CRIEF : qu’est-il advenu de la procédure de flagrant délit du procureur spécial contre le PM Kassory et consorts ?
Par El Béchir
Pendant deux mois, l’ancien Premier ministre Ibrahima Kassory Fofana et ses trois anciens ministres Mohamed Diané (Défense), Oyé Guilavogui (Environnement), Diakaria Koulibaly (Hydrocarbures) ont été entendus par la direction des investigations judiciaires de la gendarmerie nationale sur la foi d’un soit-transmis du procureur spécial près la CRIEF (Cour de répression des infractions économiques et financières). Une enquête de police ouverte a été clôturée par un procès-verbal transmis au procureur spécial. Sur ses instructions précises, les quatre personnalités politiques lui ont été présentées le 6 avril 2022.
Selon nos sources, rien n’est apparu aux yeux des enquêteurs comme étant susceptible de constituer des faits graves et concordants, de sorte que le procès-verbal de gendarmerie n’a retenu ni mentionné aucune infraction précise. Il est important de le savoir.
Présentée au cabinet du procureur spécial près la CRIEF, Ali Touré, celui-ci a entendu chacune des personnalités. Toutes les quatre se sont vu décerner des mandats de dépôt et placées en détention, puis conduites à la maison d’arrêt de Coronthie, à Conakry.
Le procureur spécial près la CRIEF, contre les avis des meilleurs spécialistes guinéens et étrangers de procédure pénale, a soutenu l’option du flagrant délit. C’est d’ailleurs cette démarche seule qui lui permettait de placer en détention ces personnalités politiques alors même que la détention résulte d’un juge, et non du procureur spécial, qui est une partie comme les personnes mises en cause – cela est également bon à savoir.
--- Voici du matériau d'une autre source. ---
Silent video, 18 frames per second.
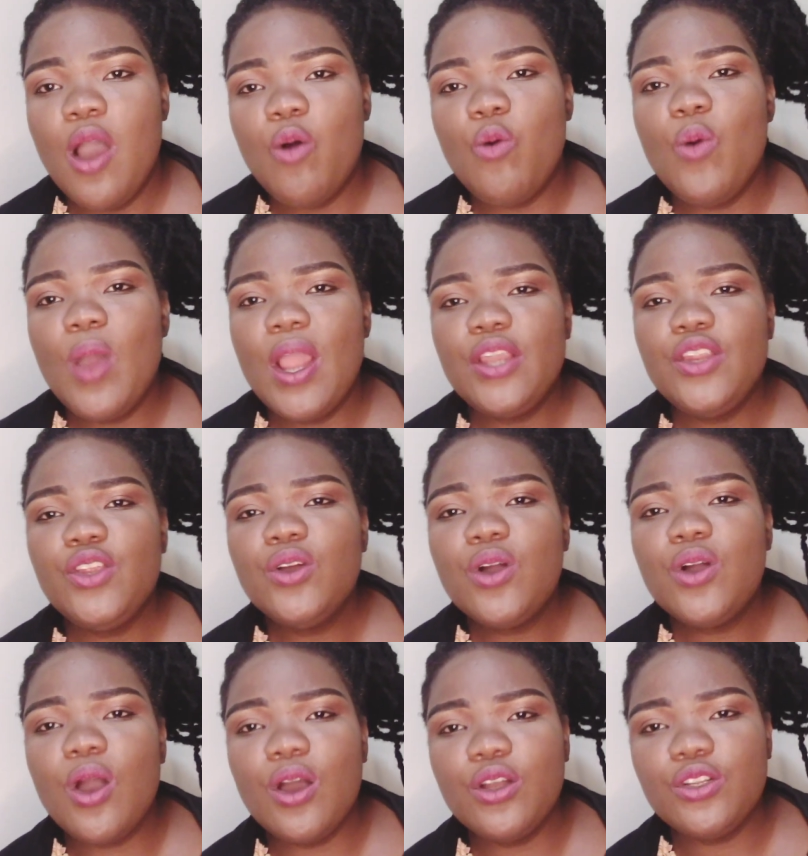When
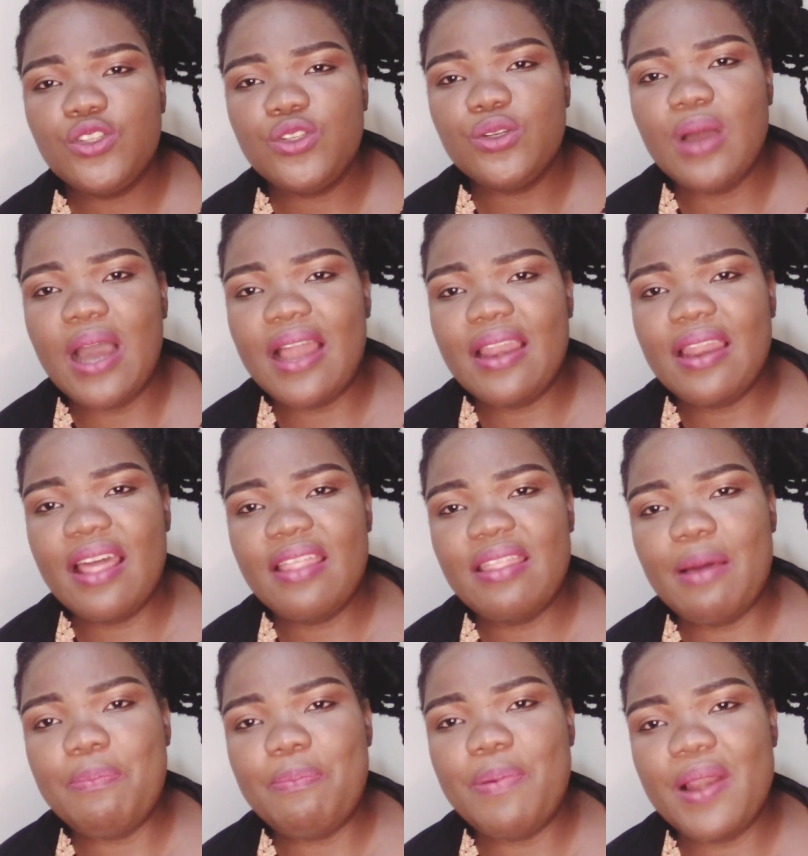you go to
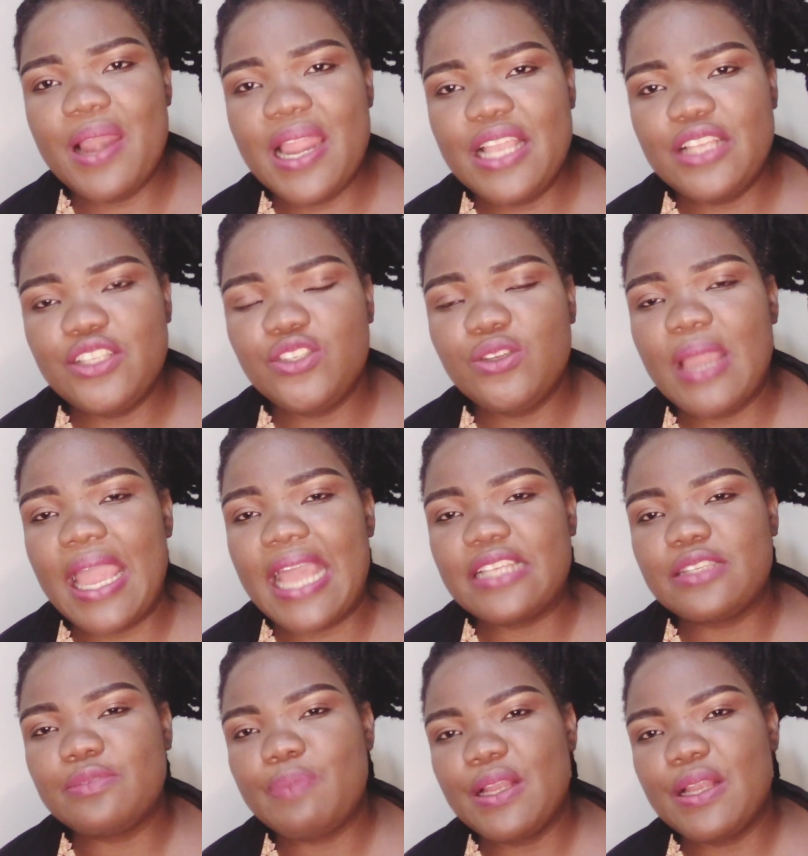another place, you
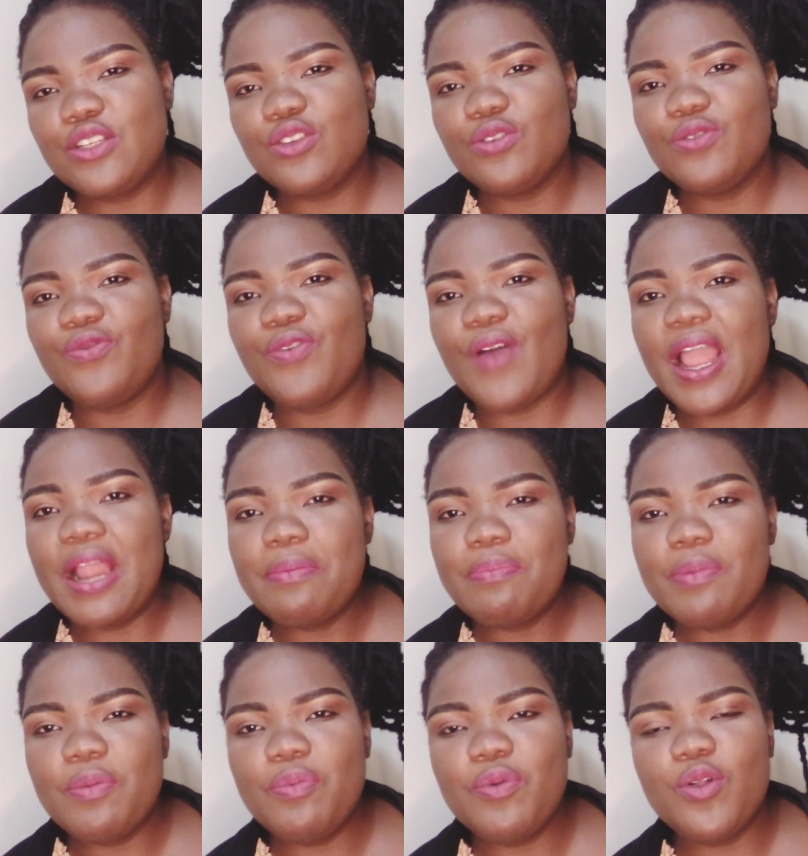expect to
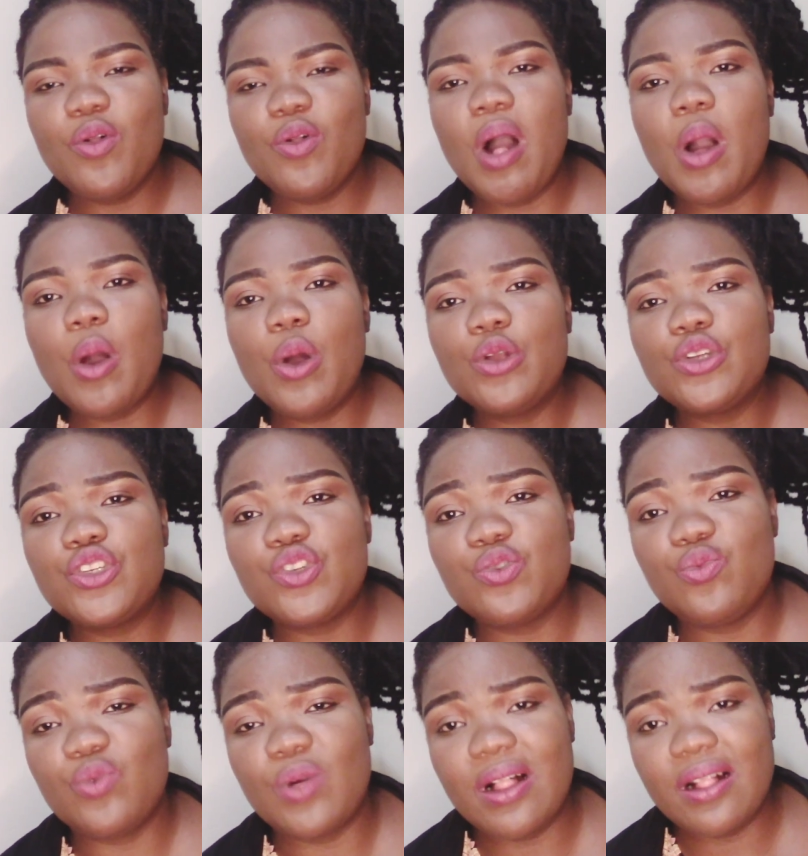find people who are going
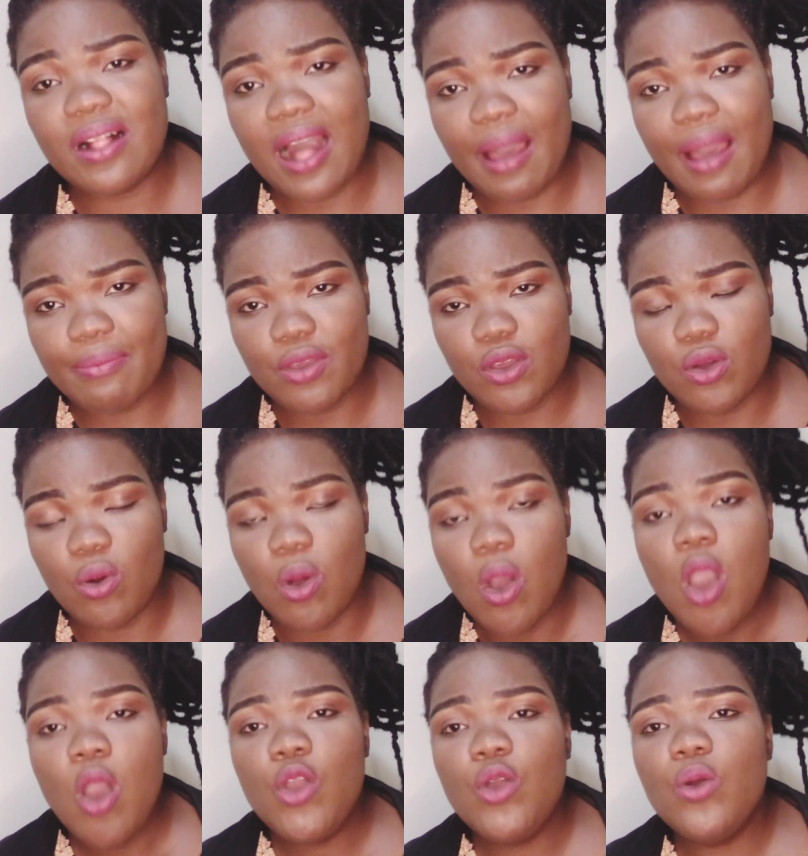to welcome you,
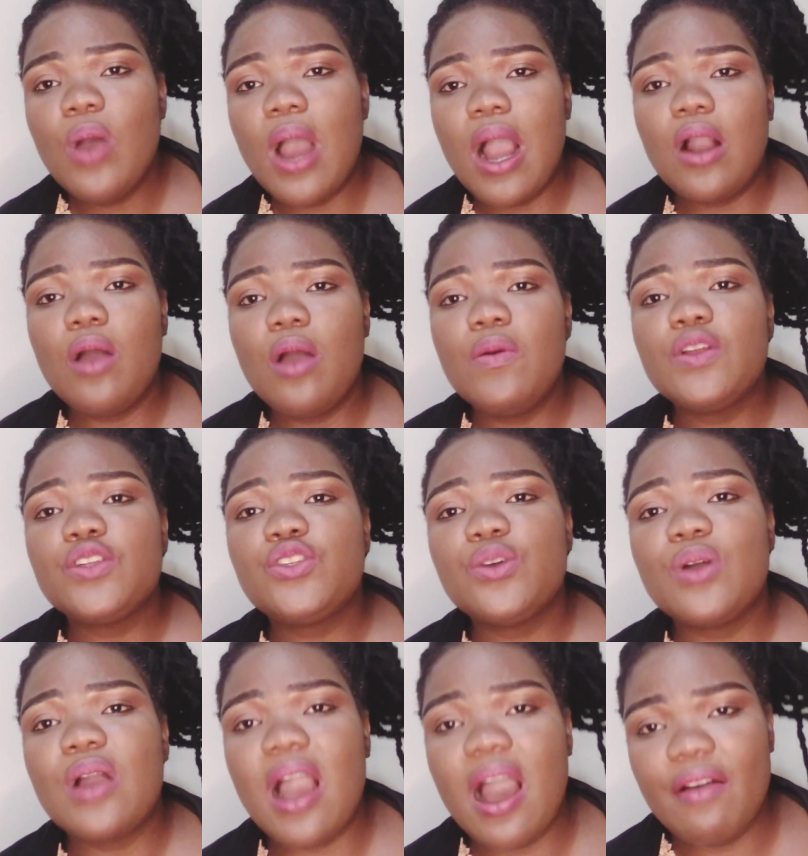who are going
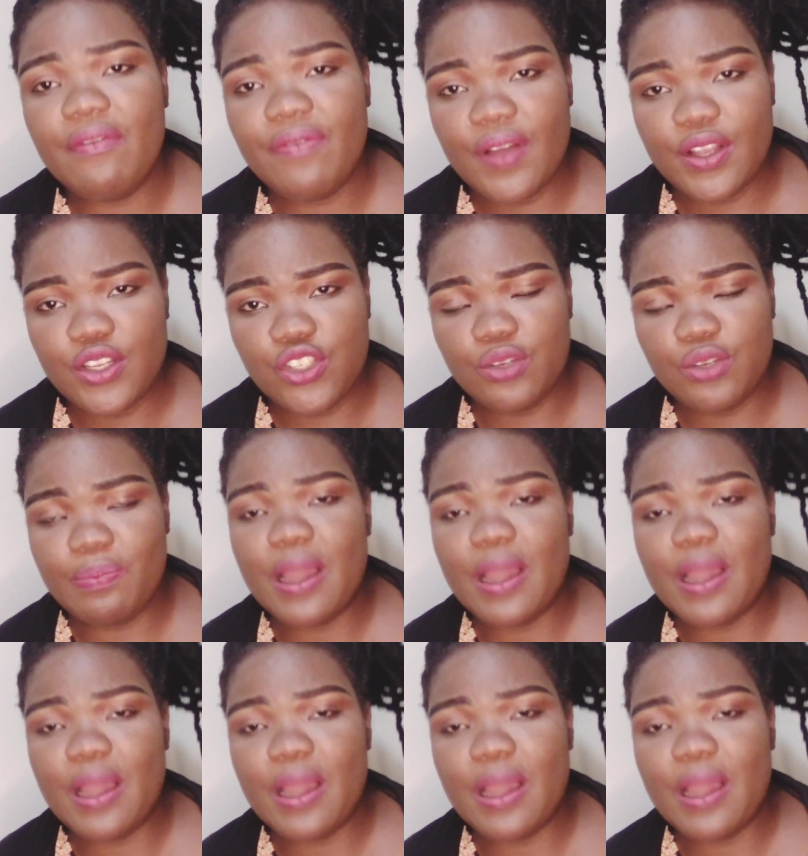to comfort you.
Donc le procureur spécial près la CRIEF ne saurait avoir plus de droits que n’importe quelle autre partie. Raison pour laquelle les conseils des personnes mises en cause lui ont dénié le droit de décerner mandat à leur encontre et ont contesté sa démarche de flagrant délit.
Selon les spécialistes, le flagrant délit concerne des infractions commises sous les yeux mêmes de la personne qui le constate. Dans ce cas, la commission de l’infraction paraît évidente aux yeux de tous. Il n’y a aucun constat pareil concernant les quatre personnalités. Malgré tout, quand il daignait apparaître dans les médias ou dans les arènes judiciaires, le procureur spécial près la CRIEF soutenait mordicus qu’il était sûr de son bon droit et de l’option qu’il avait prise. Or, ayant obtenu le placement sous mandat de dépôt de l’ancien Premier ministre Ibrahima Kassory Fofana et de ses trois anciens ministres, le procureur spécial près la CRIEF a reculé. Il a abandonné la voie du flagrant délit et décidé de saisir la chambre de l’instruction.
Cette attitude du procureur, aussi bien que la précédente, viole la loi et les procédures. C’est bien ce comportement qui est apparu aux yeux des avocats du Premier ministre Kassory Fofana comme étant une forfaiture du procureur spécial près la CRIEF.
Les avocats assurent avoir porté plainte contre lui pour forfaiture. Le garde des Sceaux, qui en est saisi, devra, dans tous les cas, donner une suite. Il est contraint et forcé de saisir le Conseil supérieur de la magistrature. Cette dernière institution devra ouvrir une procédure disciplinaire à l’encontre du procureur spécial près la CRIEF.
Mais en attendant, l’opinion devra retenir que la démarche totalement erronée du procureur spécial Ali Touré ne poursuit d’autre objectif que de mettre en prison le Premier ministre Ibrahima Kassory Fofana et ses compagnons.
D’ailleurs, depuis, un des ministres a recouvré la liberté. Il est libre de ses mouvements aujourd’hui, n’étant sans doute pas une personnalité politique redoutée que l’on aurait un quelconque intérêt à éliminer. Or, le mandat de dépôt du procureur spécial près la CRIEF le concernant n’aurait jamais dû être levé et/ou annulé. En tout cas pas pour lui seul.
C’est ce paradoxe qui fait que les Premier ministre Ibrahima Fofana et ses ministres Mohamed Diané et Oyé Guilavogui sont encore en prison sur la base de deux mandats de dépôt : le premier émane du procureur spécial près la CRIEF et le second de la chambre spéciale de contrôle de l’instruction. Ces deux mandats visent les mêmes personnes, toutes mises en cause sur les mêmes bases.